■ RECORDS FOR PROCESSING ■
########

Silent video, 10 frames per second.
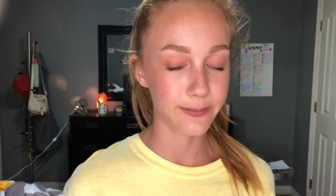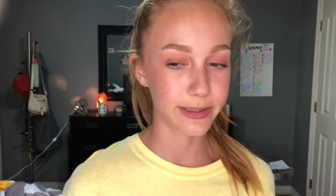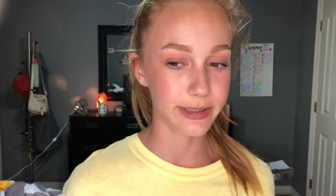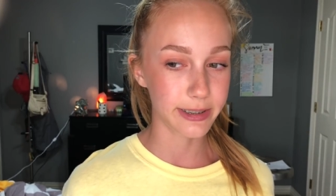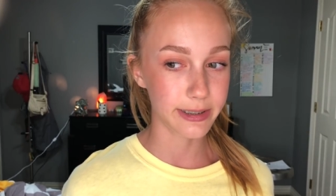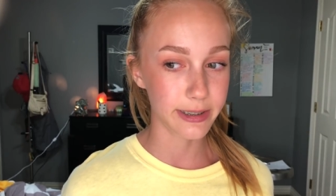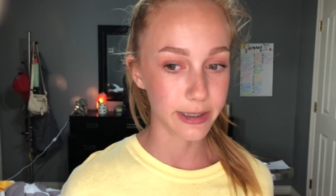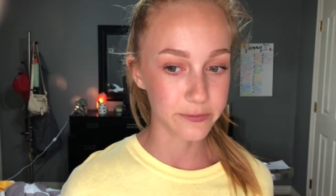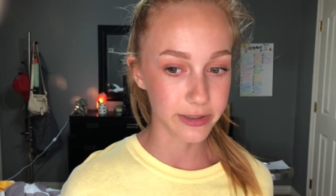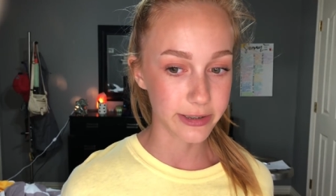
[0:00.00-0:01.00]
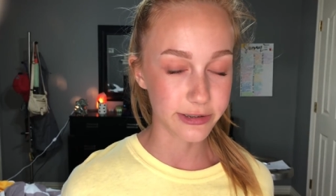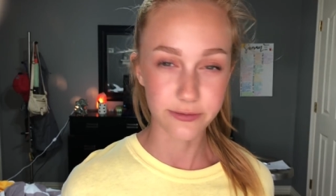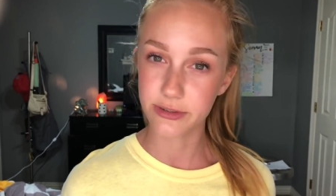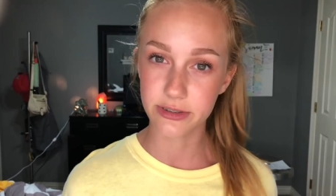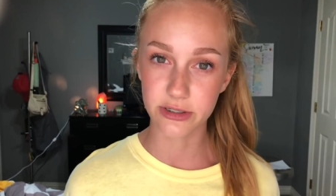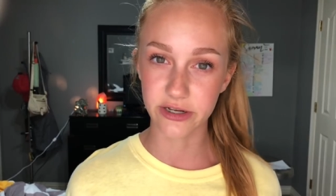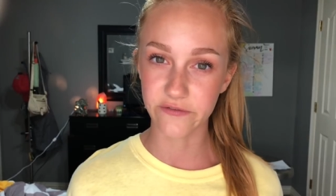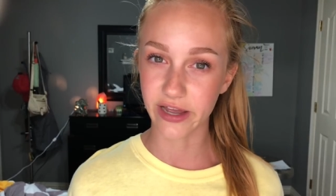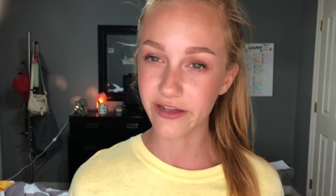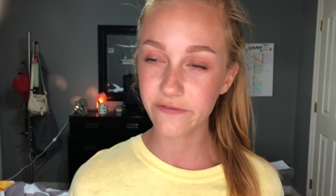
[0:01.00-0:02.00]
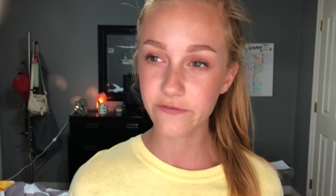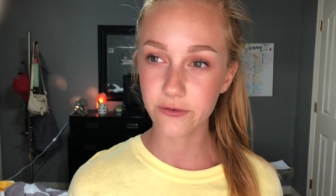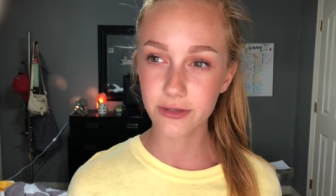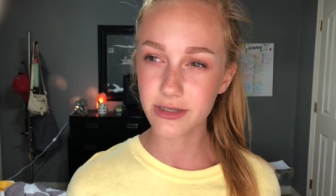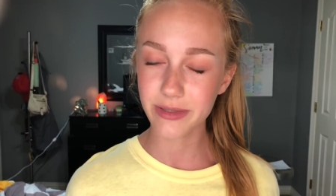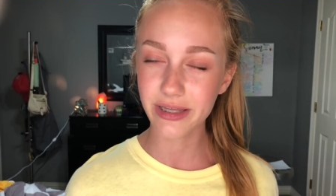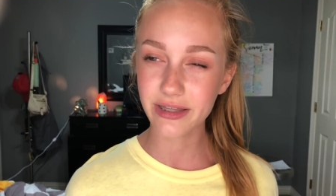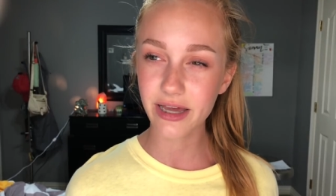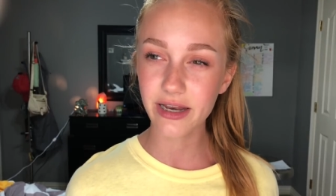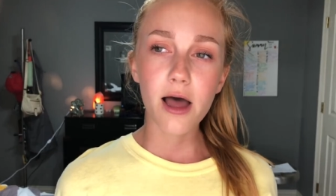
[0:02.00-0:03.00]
but then I realized it was 35 or something like that.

########

■ PROMPT ■
For your answer, write out the data exactly and drop every picture.

■ EXERCISE RESULT ■
Silent video, 10 frames per second.
[0:00.00-0:01.00]
[0:01.00-0:02.00]
[0:02.00-0:03.00]
but then I realized it was 35 or something like that.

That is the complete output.